EXERCISE GOAL »
Only the text should be kept: print every entry below exactly and leave each image out.

━━━━━━━━

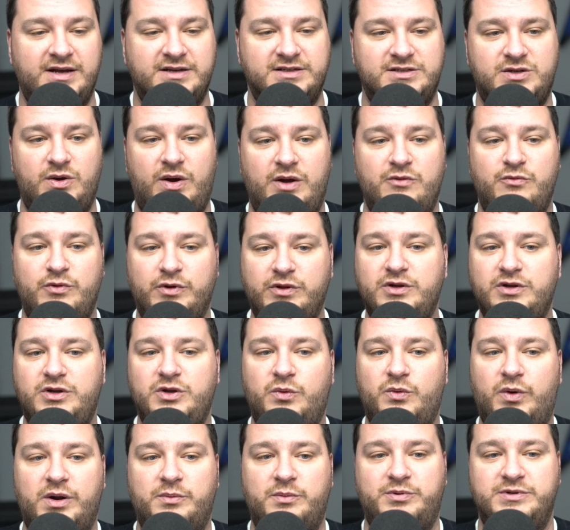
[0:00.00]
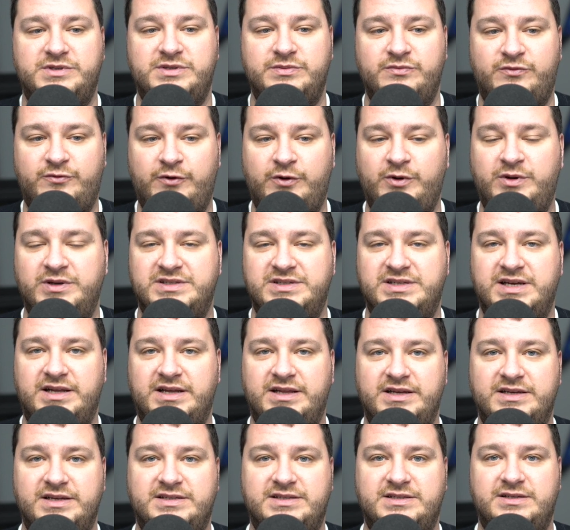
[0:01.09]
So I really do want to put some focus on
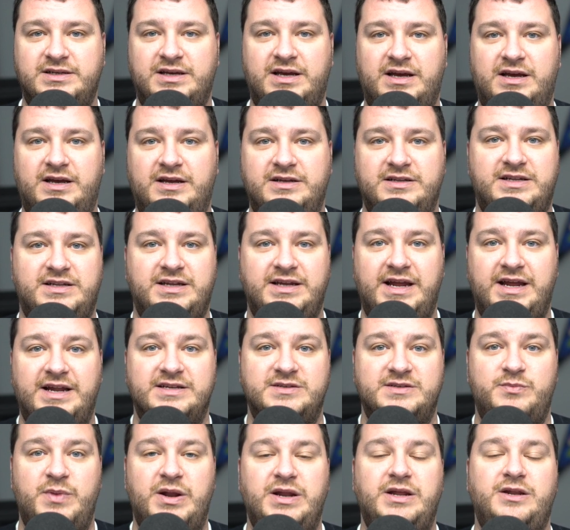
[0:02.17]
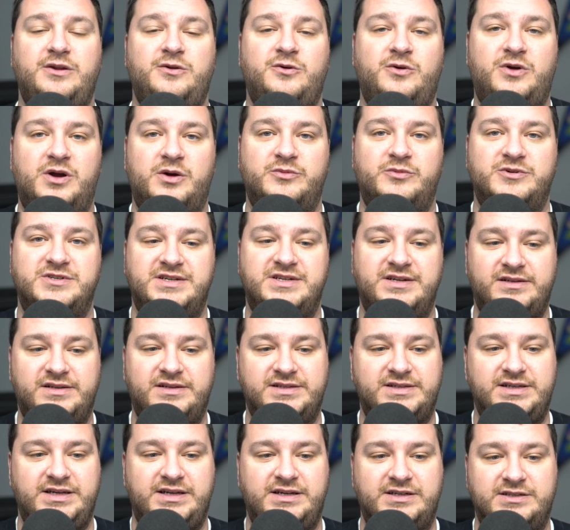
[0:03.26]
this to get as many newcomers into the
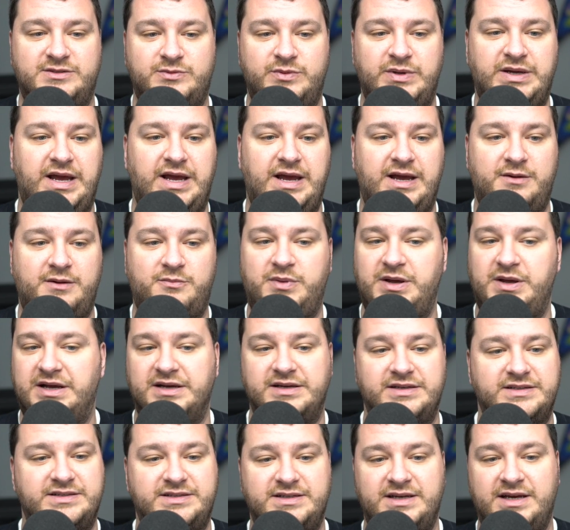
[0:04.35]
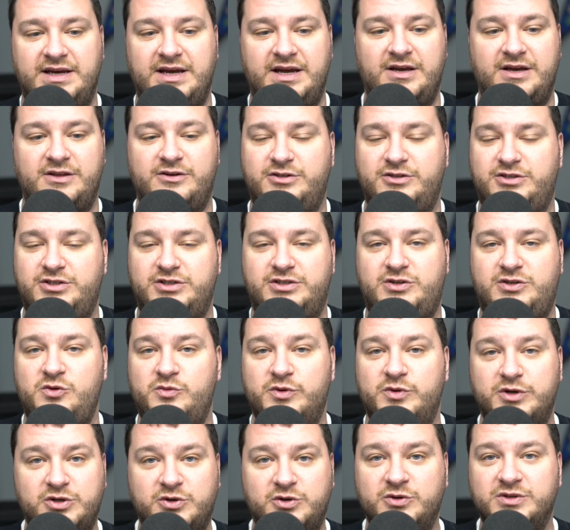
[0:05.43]
scene as we can, because there's just too
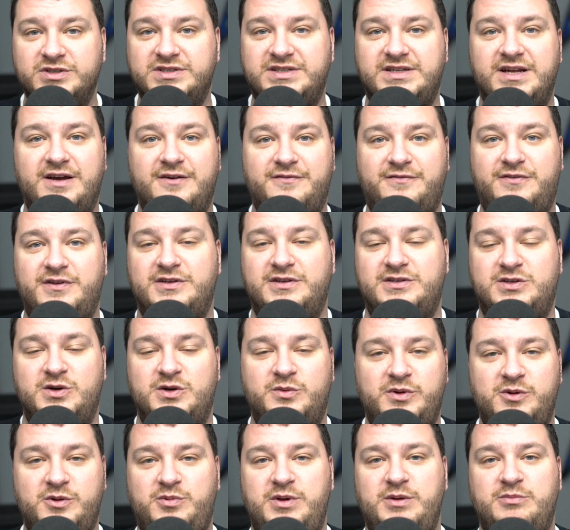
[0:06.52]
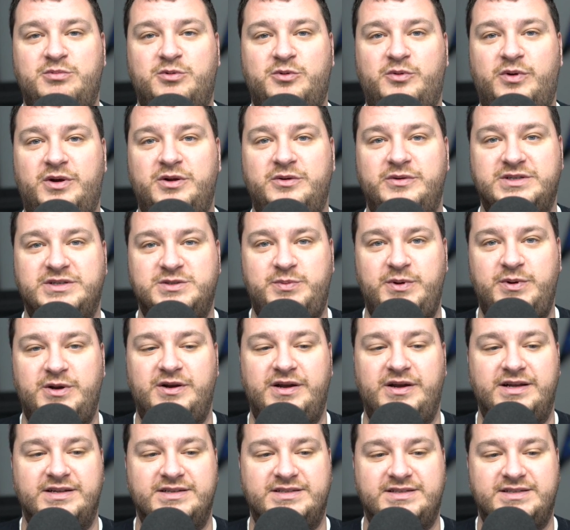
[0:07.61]
much cool stuff that so many people want to
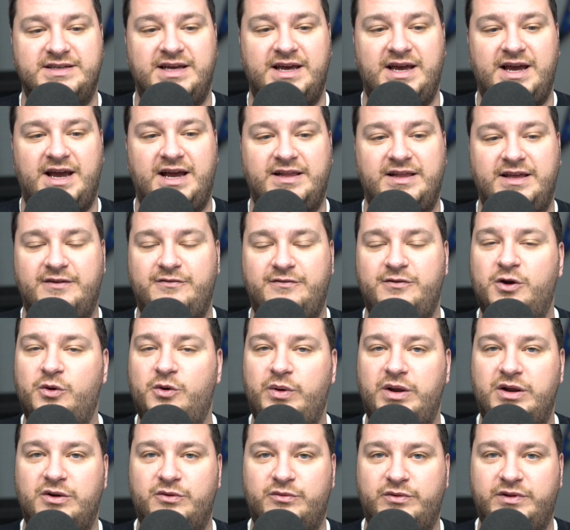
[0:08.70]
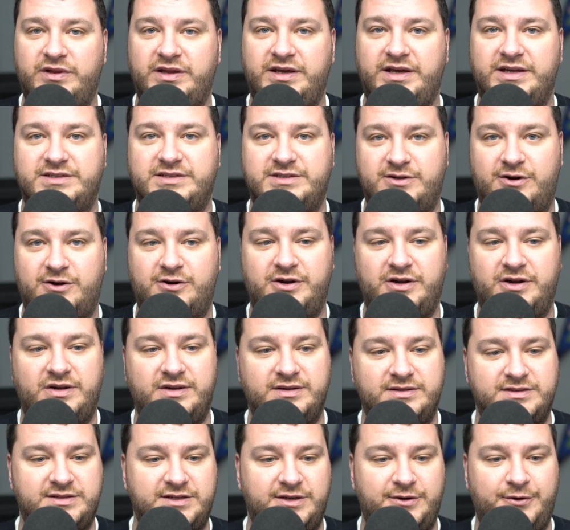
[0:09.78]
experience and they have no way to really get started.
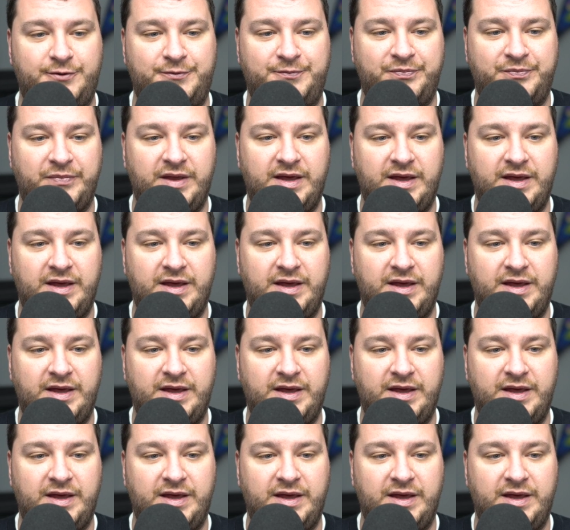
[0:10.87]
So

━━━━━━━━

SOLUTION TO THE EXERCISE »
[0:00.00]
[0:01.09]
So I really do want to put some focus on
[0:02.17]
[0:03.26]
this to get as many newcomers into the
[0:04.35]
[0:05.43]
scene as we can, because there's just too
[0:06.52]
[0:07.61]
much cool stuff that so many people want to
[0:08.70]
[0:09.78]
experience and they have no way to really get started.
[0:10.87]
So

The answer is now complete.